DESCRIPTION OF THE TASK: Give back every entry below, unchanged.

EXCERPTED RECORDS:
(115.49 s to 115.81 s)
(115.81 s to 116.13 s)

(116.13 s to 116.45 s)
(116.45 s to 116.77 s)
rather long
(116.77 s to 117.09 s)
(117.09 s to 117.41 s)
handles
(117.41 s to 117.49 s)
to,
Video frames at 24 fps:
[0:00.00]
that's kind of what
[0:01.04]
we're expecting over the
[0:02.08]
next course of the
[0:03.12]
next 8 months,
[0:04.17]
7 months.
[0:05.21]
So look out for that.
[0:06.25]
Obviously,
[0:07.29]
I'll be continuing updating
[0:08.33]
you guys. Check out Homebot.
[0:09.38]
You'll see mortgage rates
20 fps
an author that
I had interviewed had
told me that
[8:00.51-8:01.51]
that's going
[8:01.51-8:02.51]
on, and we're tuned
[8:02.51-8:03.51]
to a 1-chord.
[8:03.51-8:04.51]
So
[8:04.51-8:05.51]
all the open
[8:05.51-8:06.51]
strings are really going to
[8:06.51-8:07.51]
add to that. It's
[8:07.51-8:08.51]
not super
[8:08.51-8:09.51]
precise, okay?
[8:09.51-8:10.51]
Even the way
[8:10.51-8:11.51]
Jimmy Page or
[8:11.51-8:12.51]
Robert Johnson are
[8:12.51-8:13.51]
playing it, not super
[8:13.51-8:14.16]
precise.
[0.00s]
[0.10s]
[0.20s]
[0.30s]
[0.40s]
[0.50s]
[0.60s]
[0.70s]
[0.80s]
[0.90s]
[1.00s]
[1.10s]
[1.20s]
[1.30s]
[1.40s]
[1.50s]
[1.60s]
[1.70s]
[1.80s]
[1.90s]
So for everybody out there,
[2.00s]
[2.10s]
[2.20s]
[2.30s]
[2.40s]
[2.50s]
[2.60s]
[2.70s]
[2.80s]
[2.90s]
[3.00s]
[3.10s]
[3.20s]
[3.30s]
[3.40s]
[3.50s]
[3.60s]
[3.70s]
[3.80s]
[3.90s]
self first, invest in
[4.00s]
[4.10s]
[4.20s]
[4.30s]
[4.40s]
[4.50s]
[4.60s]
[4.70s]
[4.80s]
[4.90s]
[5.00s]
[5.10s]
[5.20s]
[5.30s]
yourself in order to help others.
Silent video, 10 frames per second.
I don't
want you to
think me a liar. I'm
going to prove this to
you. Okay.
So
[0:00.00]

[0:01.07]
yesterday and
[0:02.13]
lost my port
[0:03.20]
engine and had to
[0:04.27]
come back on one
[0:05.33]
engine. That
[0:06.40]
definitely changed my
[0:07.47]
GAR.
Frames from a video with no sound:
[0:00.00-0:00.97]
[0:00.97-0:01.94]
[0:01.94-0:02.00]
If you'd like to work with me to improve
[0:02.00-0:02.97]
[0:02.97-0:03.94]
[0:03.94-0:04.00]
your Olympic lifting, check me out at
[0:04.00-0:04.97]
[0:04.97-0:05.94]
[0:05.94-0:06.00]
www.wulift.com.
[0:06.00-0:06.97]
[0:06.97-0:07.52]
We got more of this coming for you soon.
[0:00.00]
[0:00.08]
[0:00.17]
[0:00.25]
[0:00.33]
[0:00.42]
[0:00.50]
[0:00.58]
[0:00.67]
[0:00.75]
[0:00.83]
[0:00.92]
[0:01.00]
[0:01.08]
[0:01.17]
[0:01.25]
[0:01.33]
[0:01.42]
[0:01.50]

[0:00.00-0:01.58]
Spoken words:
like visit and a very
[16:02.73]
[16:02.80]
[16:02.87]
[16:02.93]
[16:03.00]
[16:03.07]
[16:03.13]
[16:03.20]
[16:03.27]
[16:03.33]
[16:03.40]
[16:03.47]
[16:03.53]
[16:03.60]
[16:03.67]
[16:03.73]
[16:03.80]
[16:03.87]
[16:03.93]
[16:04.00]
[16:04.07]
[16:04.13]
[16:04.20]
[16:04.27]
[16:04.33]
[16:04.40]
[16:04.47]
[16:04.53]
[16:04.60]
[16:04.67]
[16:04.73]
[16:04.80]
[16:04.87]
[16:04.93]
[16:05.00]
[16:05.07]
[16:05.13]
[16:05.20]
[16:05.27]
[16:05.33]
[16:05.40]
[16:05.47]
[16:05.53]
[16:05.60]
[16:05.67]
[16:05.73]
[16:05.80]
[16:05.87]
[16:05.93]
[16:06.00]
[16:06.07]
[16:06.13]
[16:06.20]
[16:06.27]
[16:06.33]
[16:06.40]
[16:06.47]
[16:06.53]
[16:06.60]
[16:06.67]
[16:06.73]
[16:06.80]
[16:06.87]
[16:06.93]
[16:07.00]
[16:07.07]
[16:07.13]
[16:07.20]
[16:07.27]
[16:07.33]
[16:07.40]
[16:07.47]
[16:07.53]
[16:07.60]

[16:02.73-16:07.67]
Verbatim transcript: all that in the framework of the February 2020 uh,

SOLUTION TO THIS EXERCISE:
(115.49 s to 115.81 s)
(115.81 s to 116.13 s)

(116.13 s to 116.45 s)
(116.45 s to 116.77 s)
rather long
(116.77 s to 117.09 s)
(117.09 s to 117.41 s)
handles
(117.41 s to 117.49 s)
to,
Video frames at 24 fps:
[0:00.00]
that's kind of what
[0:01.04]
we're expecting over the
[0:02.08]
next course of the
[0:03.12]
next 8 months,
[0:04.17]
7 months.
[0:05.21]
So look out for that.
[0:06.25]
Obviously,
[0:07.29]
I'll be continuing updating
[0:08.33]
you guys. Check out Homebot.
[0:09.38]
You'll see mortgage rates
20 fps
an author that
I had interviewed had
told me that
[8:00.51-8:01.51]
that's going
[8:01.51-8:02.51]
on, and we're tuned
[8:02.51-8:03.51]
to a 1-chord.
[8:03.51-8:04.51]
So
[8:04.51-8:05.51]
all the open
[8:05.51-8:06.51]
strings are really going to
[8:06.51-8:07.51]
add to that. It's
[8:07.51-8:08.51]
not super
[8:08.51-8:09.51]
precise, okay?
[8:09.51-8:10.51]
Even the way
[8:10.51-8:11.51]
Jimmy Page or
[8:11.51-8:12.51]
Robert Johnson are
[8:12.51-8:13.51]
playing it, not super
[8:13.51-8:14.16]
precise.
[0.00s]
[0.10s]
[0.20s]
[0.30s]
[0.40s]
[0.50s]
[0.60s]
[0.70s]
[0.80s]
[0.90s]
[1.00s]
[1.10s]
[1.20s]
[1.30s]
[1.40s]
[1.50s]
[1.60s]
[1.70s]
[1.80s]
[1.90s]
So for everybody out there,
[2.00s]
[2.10s]
[2.20s]
[2.30s]
[2.40s]
[2.50s]
[2.60s]
[2.70s]
[2.80s]
[2.90s]
[3.00s]
[3.10s]
[3.20s]
[3.30s]
[3.40s]
[3.50s]
[3.60s]
[3.70s]
[3.80s]
[3.90s]
self first, invest in
[4.00s]
[4.10s]
[4.20s]
[4.30s]
[4.40s]
[4.50s]
[4.60s]
[4.70s]
[4.80s]
[4.90s]
[5.00s]
[5.10s]
[5.20s]
[5.30s]
yourself in order to help others.
Silent video, 10 frames per second.
I don't
want you to
think me a liar. I'm
going to prove this to
you. Okay.
So
[0:00.00]

[0:01.07]
yesterday and
[0:02.13]
lost my port
[0:03.20]
engine and had to
[0:04.27]
come back on one
[0:05.33]
engine. That
[0:06.40]
definitely changed my
[0:07.47]
GAR.
Frames from a video with no sound:
[0:00.00-0:00.97]
[0:00.97-0:01.94]
[0:01.94-0:02.00]
If you'd like to work with me to improve
[0:02.00-0:02.97]
[0:02.97-0:03.94]
[0:03.94-0:04.00]
your Olympic lifting, check me out at
[0:04.00-0:04.97]
[0:04.97-0:05.94]
[0:05.94-0:06.00]
www.wulift.com.
[0:06.00-0:06.97]
[0:06.97-0:07.52]
We got more of this coming for you soon.
[0:00.00]
[0:00.08]
[0:00.17]
[0:00.25]
[0:00.33]
[0:00.42]
[0:00.50]
[0:00.58]
[0:00.67]
[0:00.75]
[0:00.83]
[0:00.92]
[0:01.00]
[0:01.08]
[0:01.17]
[0:01.25]
[0:01.33]
[0:01.42]
[0:01.50]

[0:00.00-0:01.58]
Spoken words:
like visit and a very
[16:02.73]
[16:02.80]
[16:02.87]
[16:02.93]
[16:03.00]
[16:03.07]
[16:03.13]
[16:03.20]
[16:03.27]
[16:03.33]
[16:03.40]
[16:03.47]
[16:03.53]
[16:03.60]
[16:03.67]
[16:03.73]
[16:03.80]
[16:03.87]
[16:03.93]
[16:04.00]
[16:04.07]
[16:04.13]
[16:04.20]
[16:04.27]
[16:04.33]
[16:04.40]
[16:04.47]
[16:04.53]
[16:04.60]
[16:04.67]
[16:04.73]
[16:04.80]
[16:04.87]
[16:04.93]
[16:05.00]
[16:05.07]
[16:05.13]
[16:05.20]
[16:05.27]
[16:05.33]
[16:05.40]
[16:05.47]
[16:05.53]
[16:05.60]
[16:05.67]
[16:05.73]
[16:05.80]
[16:05.87]
[16:05.93]
[16:06.00]
[16:06.07]
[16:06.13]
[16:06.20]
[16:06.27]
[16:06.33]
[16:06.40]
[16:06.47]
[16:06.53]
[16:06.60]
[16:06.67]
[16:06.73]
[16:06.80]
[16:06.87]
[16:06.93]
[16:07.00]
[16:07.07]
[16:07.13]
[16:07.20]
[16:07.27]
[16:07.33]
[16:07.40]
[16:07.47]
[16:07.53]
[16:07.60]

[16:02.73-16:07.67]
Verbatim transcript: all that in the framework of the February 2020 uh,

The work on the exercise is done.